**YOUR ASSIGNMENT:**
A word-for-word copy of the records that follow is needed, with every picture omitted.

==== SOURCE MATERIAL

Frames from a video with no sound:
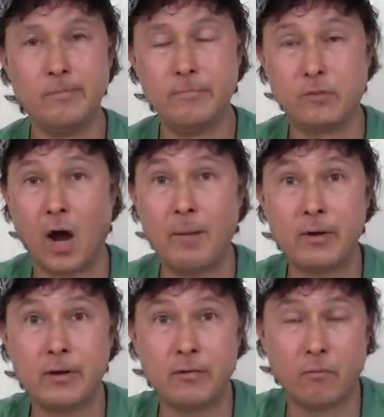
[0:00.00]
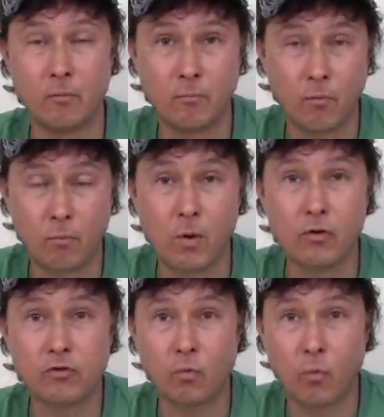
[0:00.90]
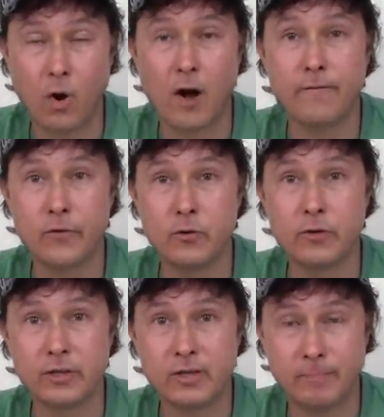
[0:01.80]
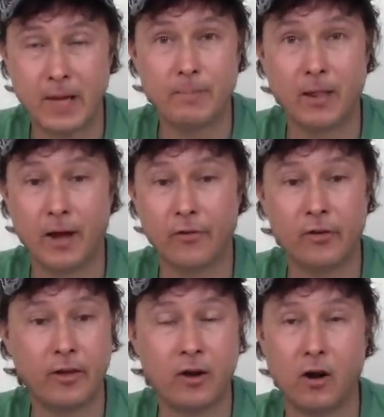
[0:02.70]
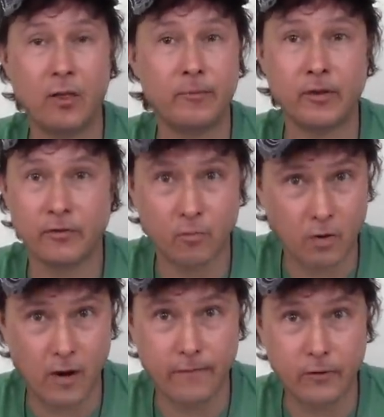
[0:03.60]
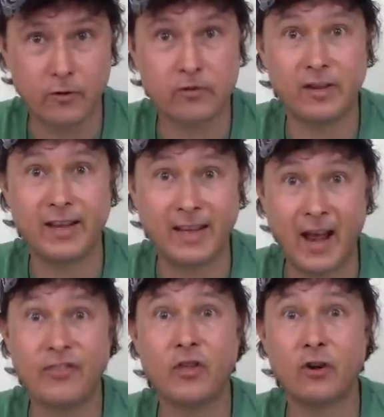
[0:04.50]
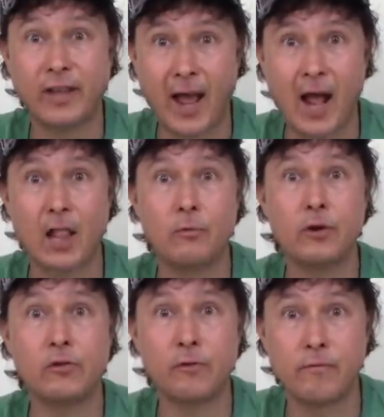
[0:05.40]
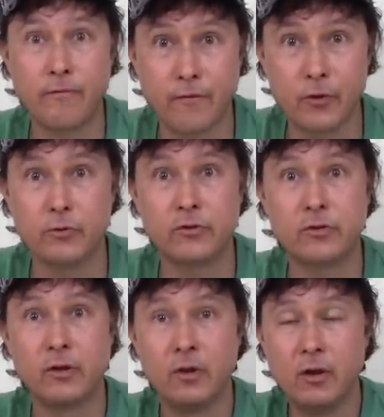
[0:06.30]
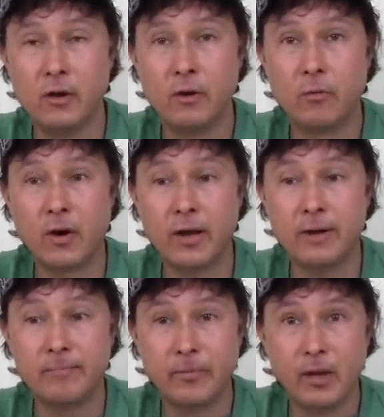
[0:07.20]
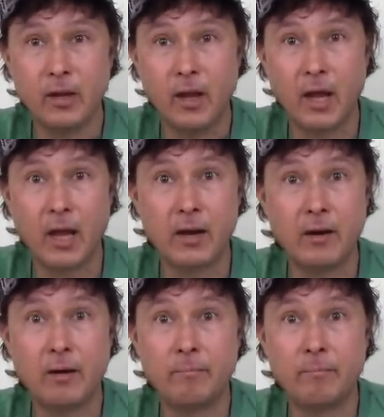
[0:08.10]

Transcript: dominant most raw foodists, people out there that call themselves a raw foodist, get their calories from fruit, right? And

========

**YOUR RESPONSE:**
Frames from a video with no sound:
[0:00.00]
[0:00.90]
[0:01.80]
[0:02.70]
[0:03.60]
[0:04.50]
[0:05.40]
[0:06.30]
[0:07.20]
[0:08.10]

Transcript: dominant most raw foodists, people out there that call themselves a raw foodist, get their calories from fruit, right? And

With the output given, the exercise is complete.